# [Problem statement]
Every record that follows should be copied exactly. No picture belongs in the copy.

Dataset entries
· · · ·

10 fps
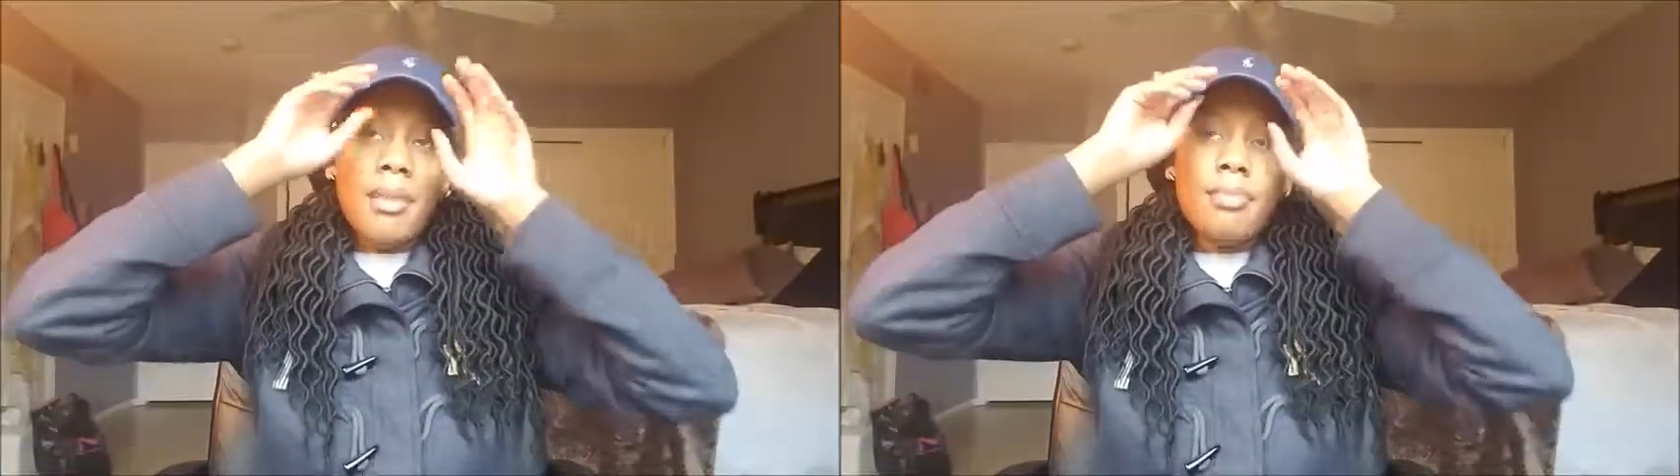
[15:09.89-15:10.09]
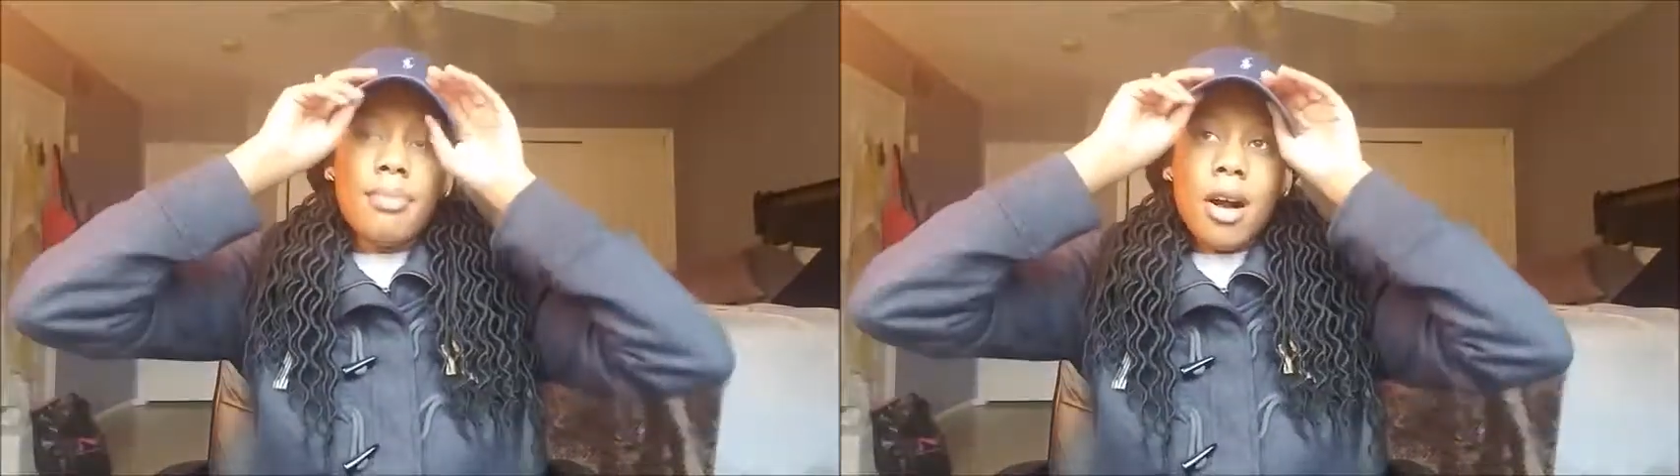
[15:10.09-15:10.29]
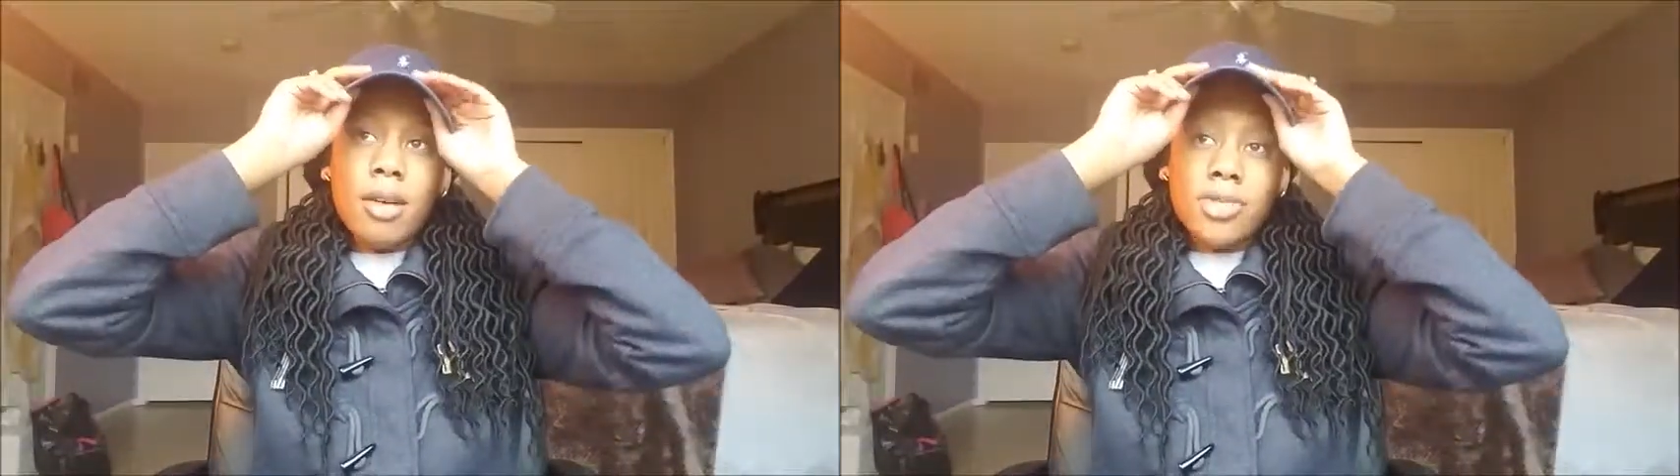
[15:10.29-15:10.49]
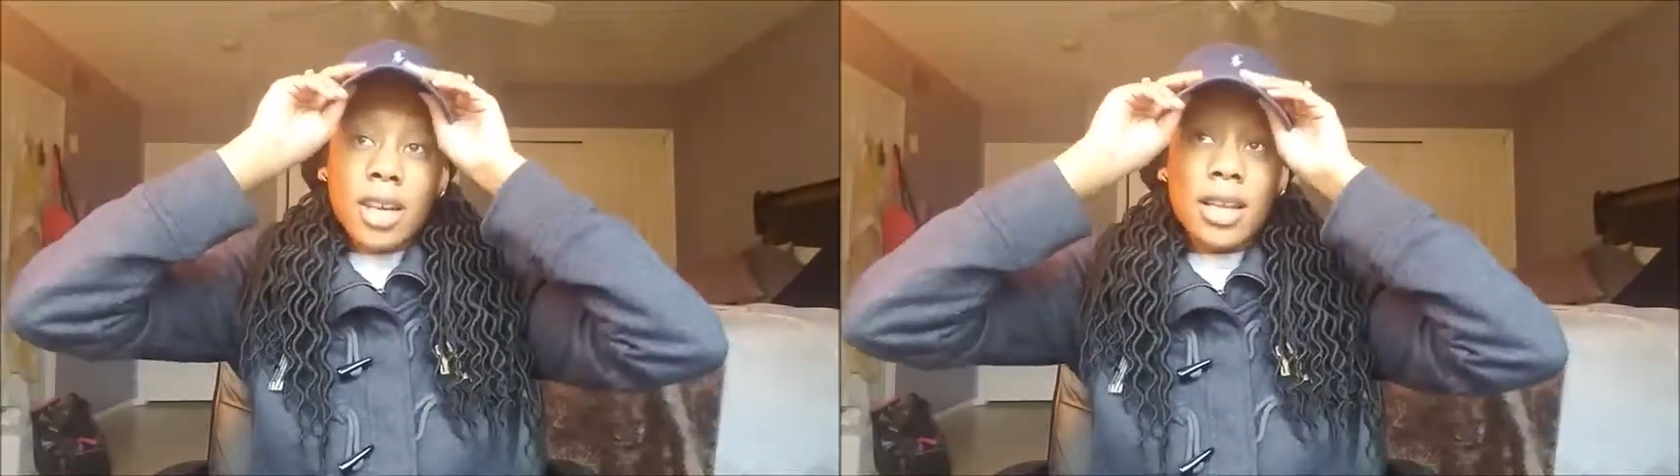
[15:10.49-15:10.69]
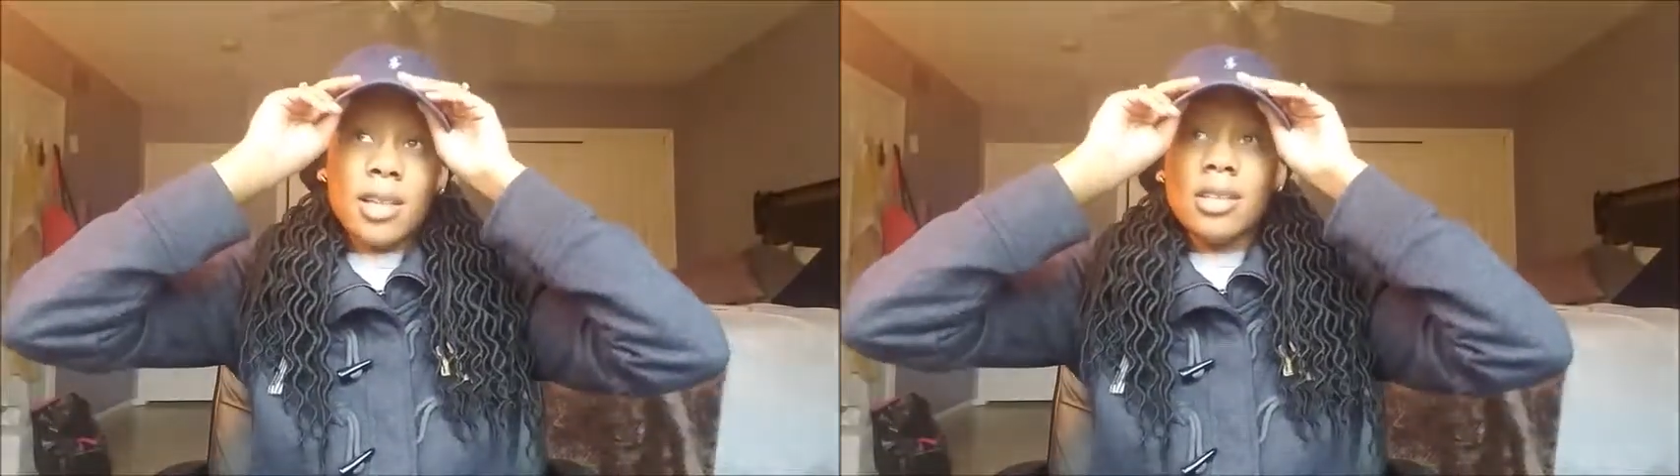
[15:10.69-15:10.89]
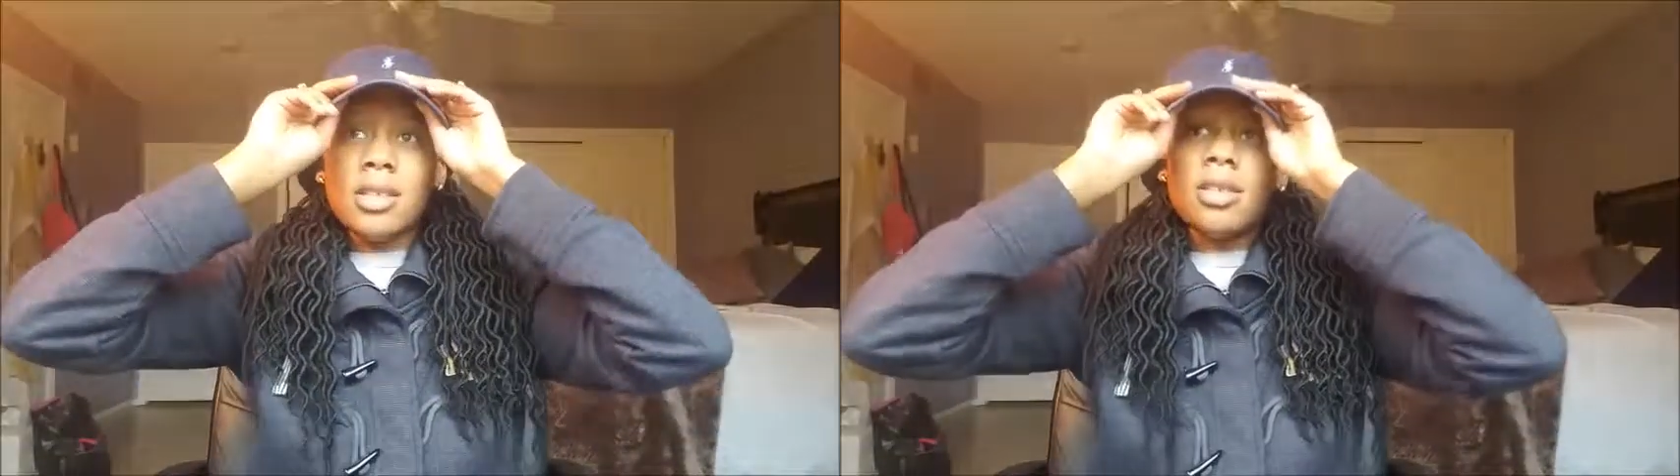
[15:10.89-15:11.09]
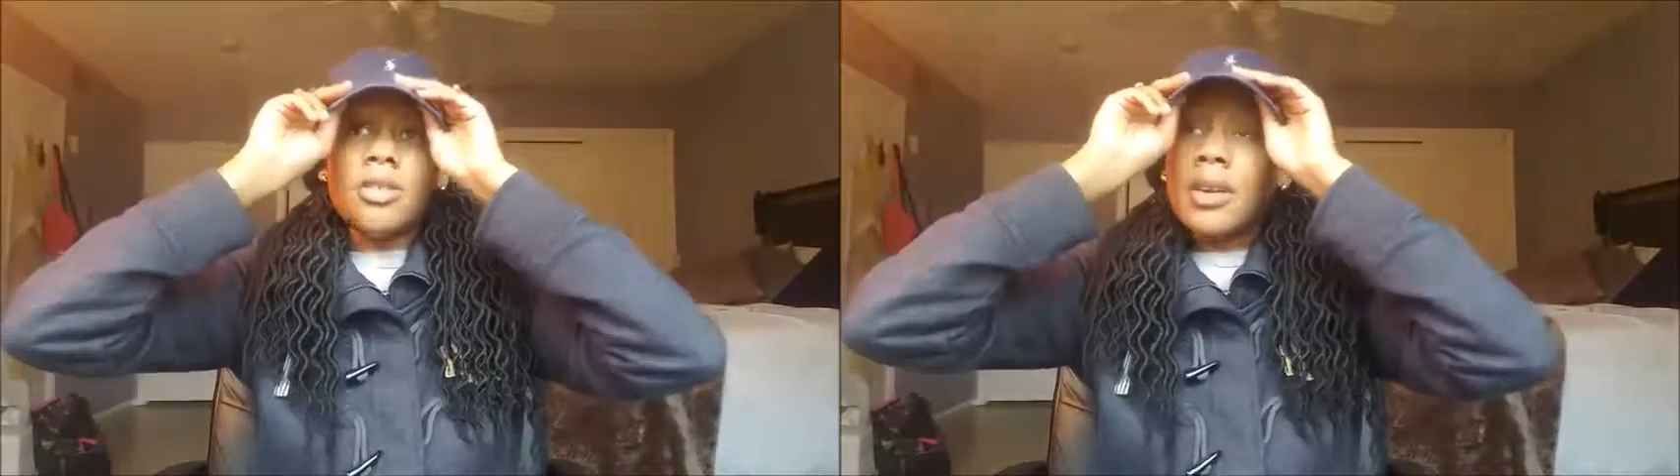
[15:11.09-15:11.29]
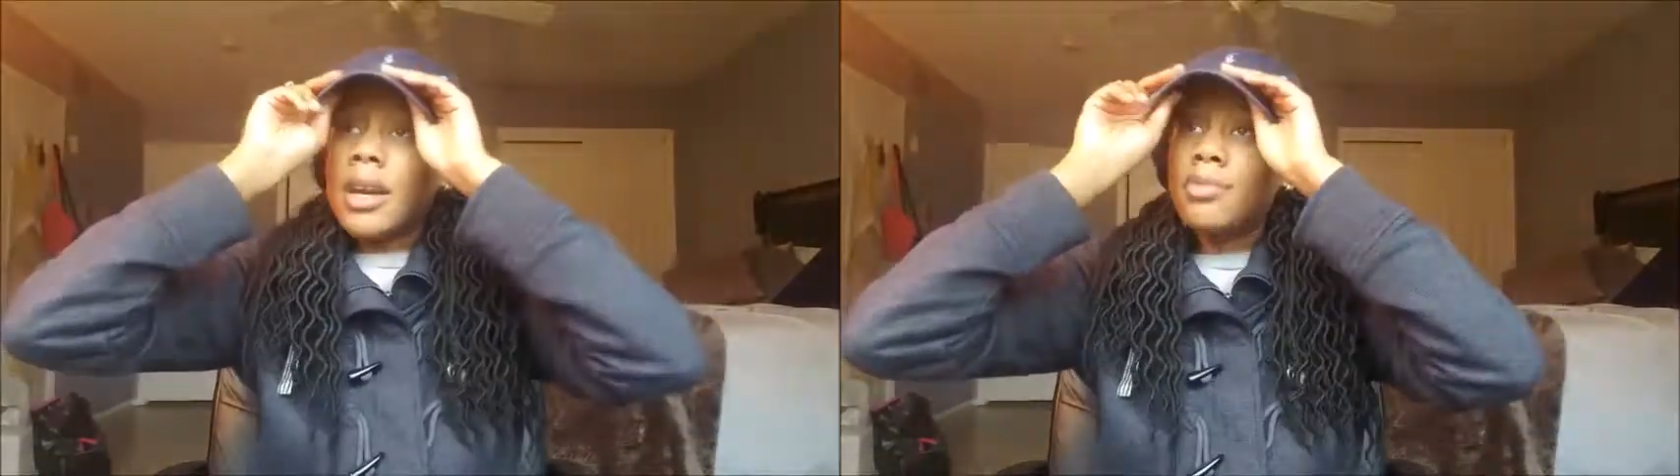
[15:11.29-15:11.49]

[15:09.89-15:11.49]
Bro, I'm trying to get this degree.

· · · ·

# [Written answer]
10 fps
[15:09.89-15:10.09]
[15:10.09-15:10.29]
[15:10.29-15:10.49]
[15:10.49-15:10.69]
[15:10.69-15:10.89]
[15:10.89-15:11.09]
[15:11.09-15:11.29]
[15:11.29-15:11.49]

[15:09.89-15:11.49]
Bro, I'm trying to get this degree.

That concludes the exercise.